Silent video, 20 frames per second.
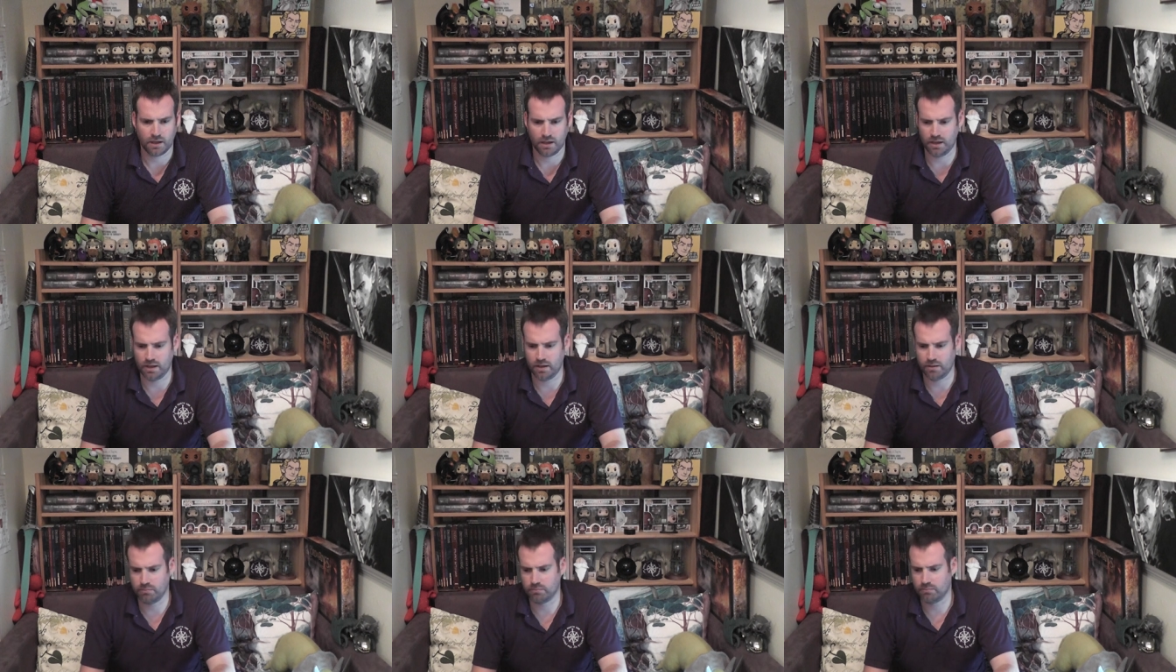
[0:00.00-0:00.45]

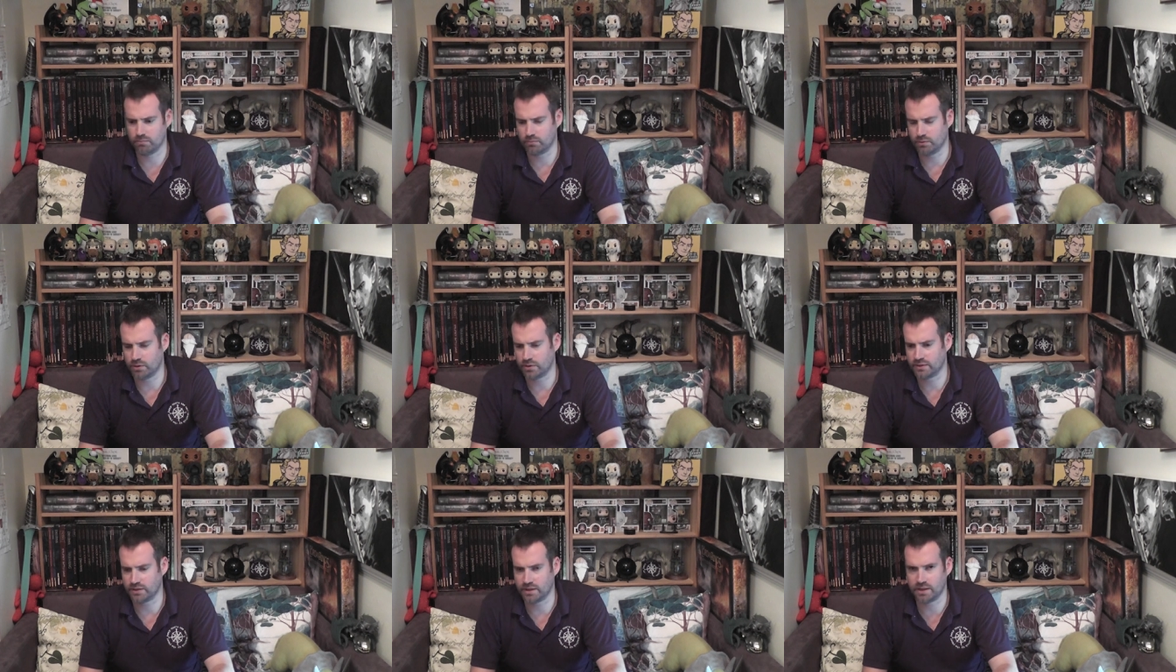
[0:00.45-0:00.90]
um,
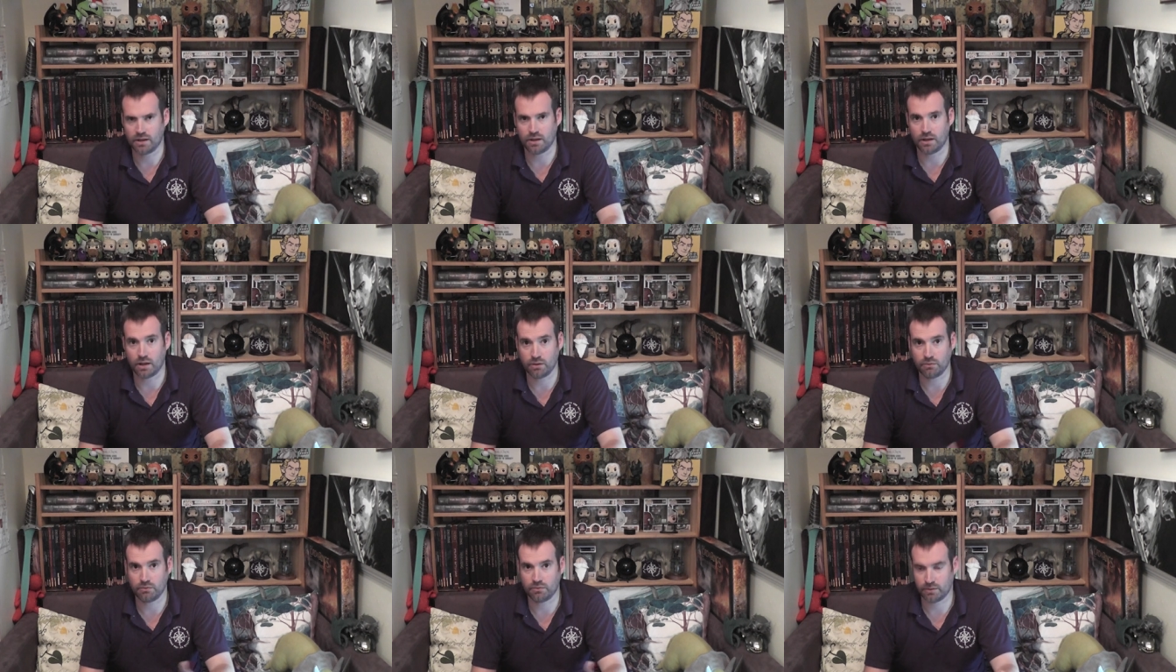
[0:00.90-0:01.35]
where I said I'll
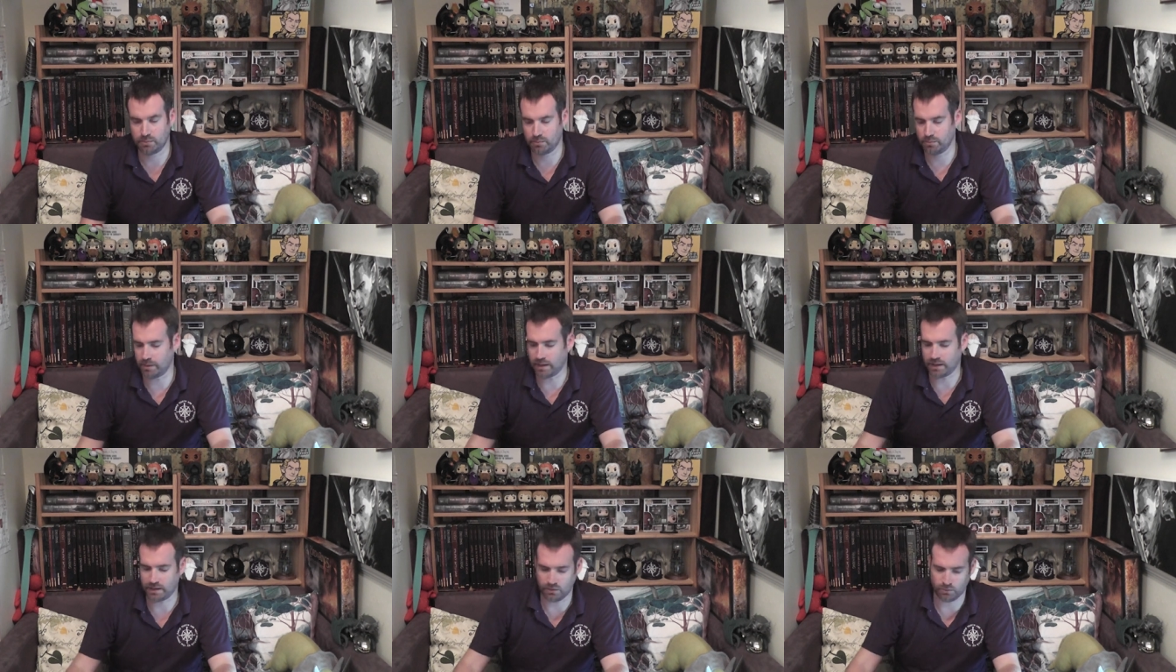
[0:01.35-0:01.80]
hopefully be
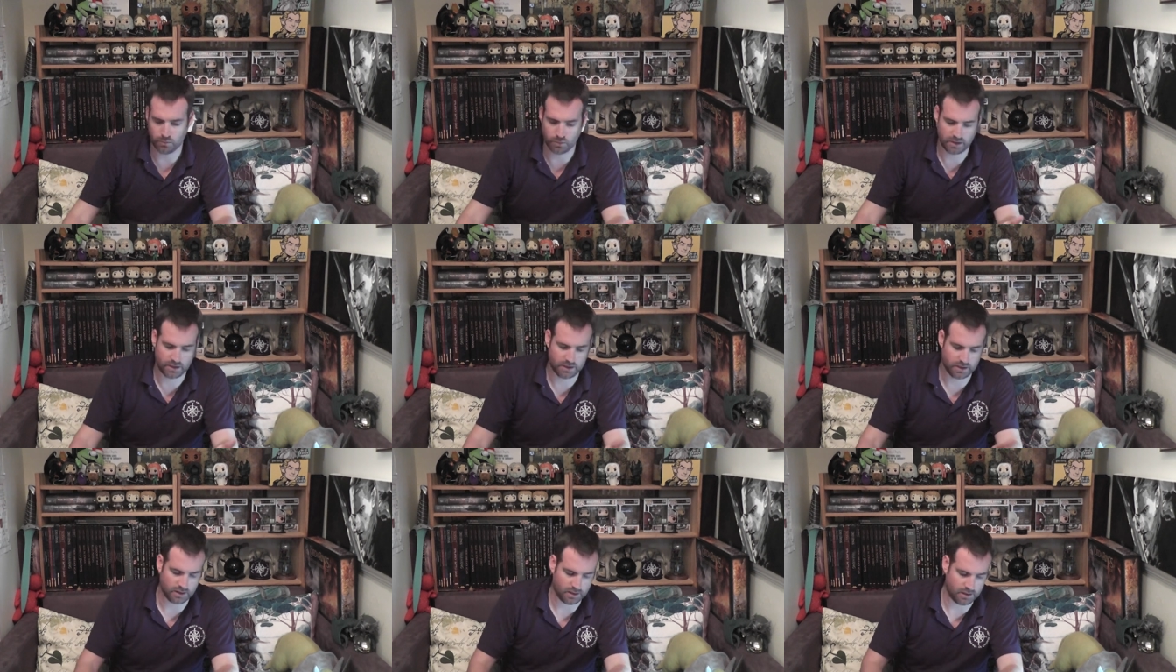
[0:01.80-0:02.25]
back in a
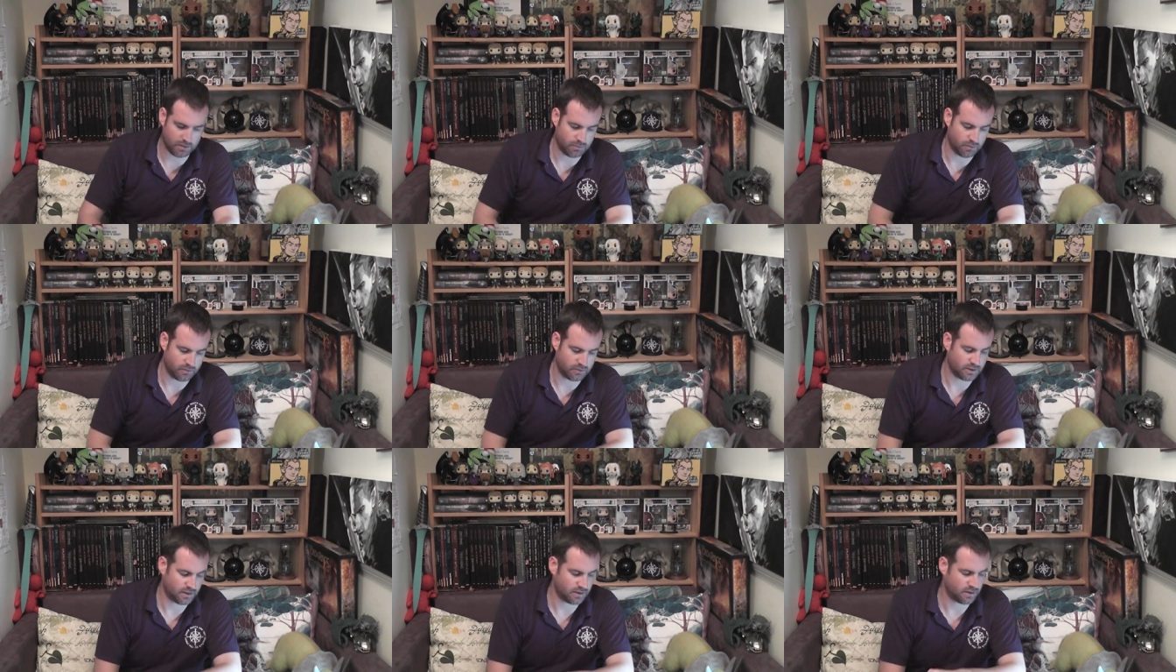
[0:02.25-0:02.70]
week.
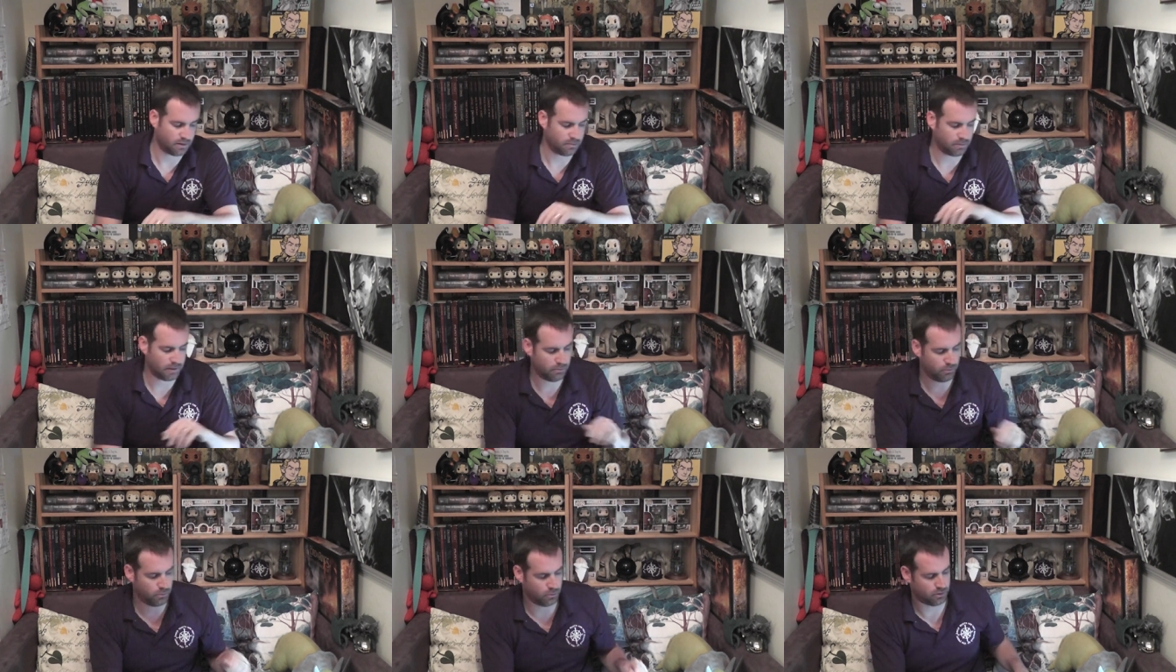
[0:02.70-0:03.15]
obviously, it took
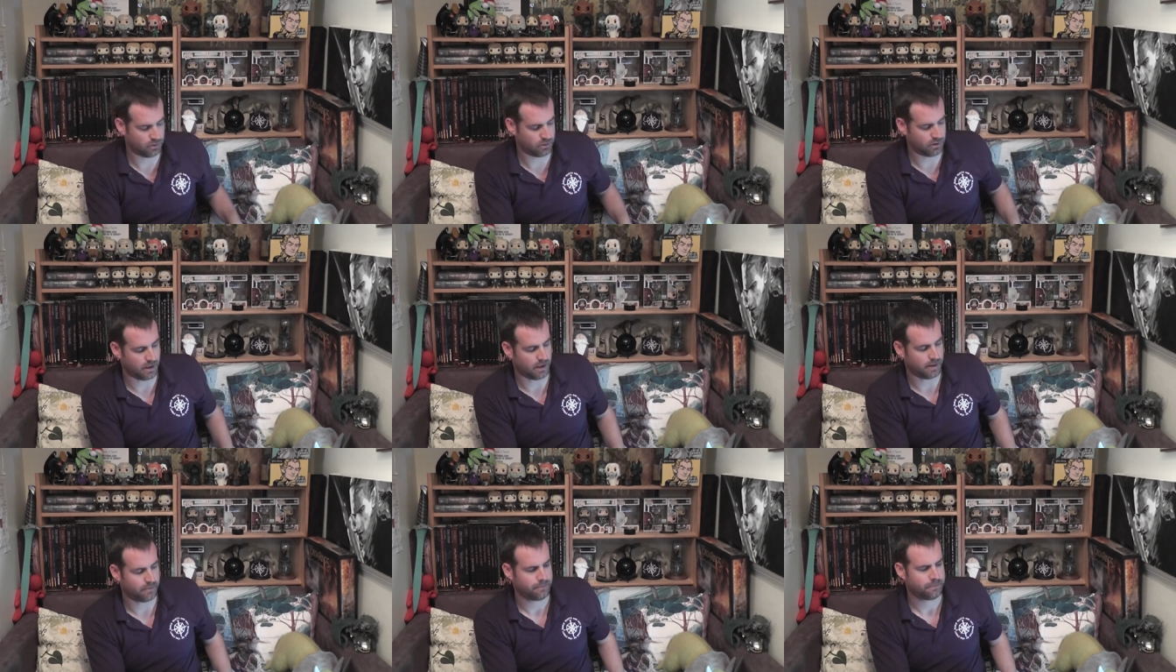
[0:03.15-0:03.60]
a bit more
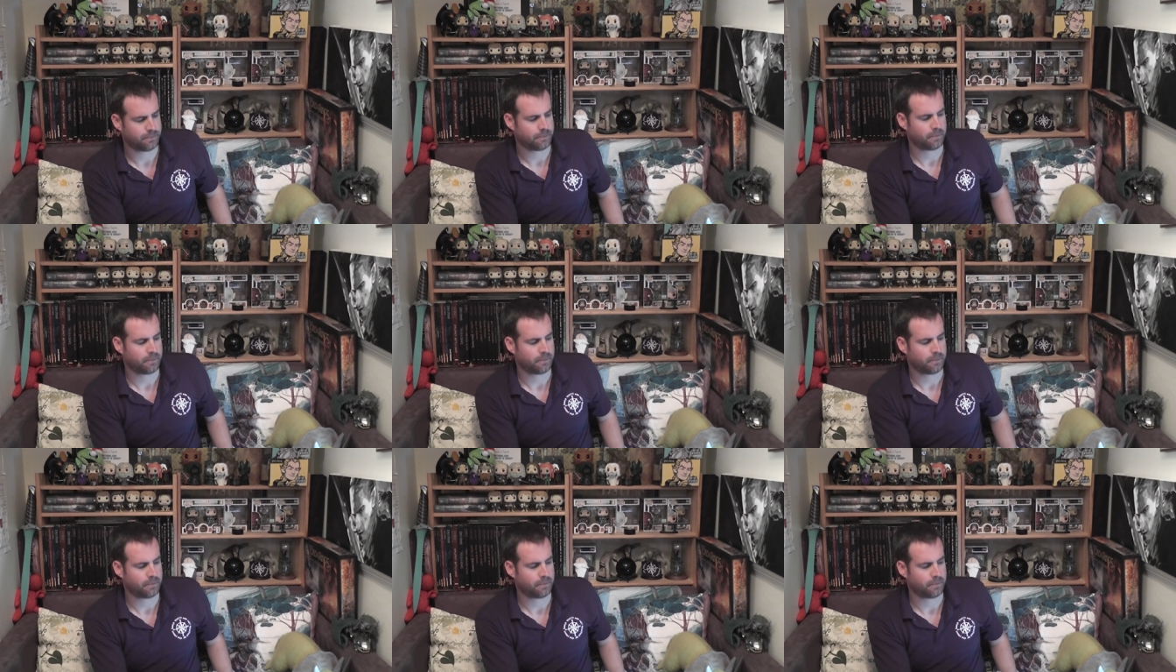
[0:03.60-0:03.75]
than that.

========

__DESCRIPTION OF THE TASK__.
Write out exactly the stretch of lines that begins with the line containing "[0:00.45-0:00.90]" and ends with the last line of the records above, leaving out the pictures.

__SOLUTION__.
[0:00.45-0:00.90]
um,
[0:00.90-0:01.35]
where I said I'll
[0:01.35-0:01.80]
hopefully be
[0:01.80-0:02.25]
back in a
[0:02.25-0:02.70]
week.
[0:02.70-0:03.15]
obviously, it took
[0:03.15-0:03.60]
a bit more
[0:03.60-0:03.75]
than that.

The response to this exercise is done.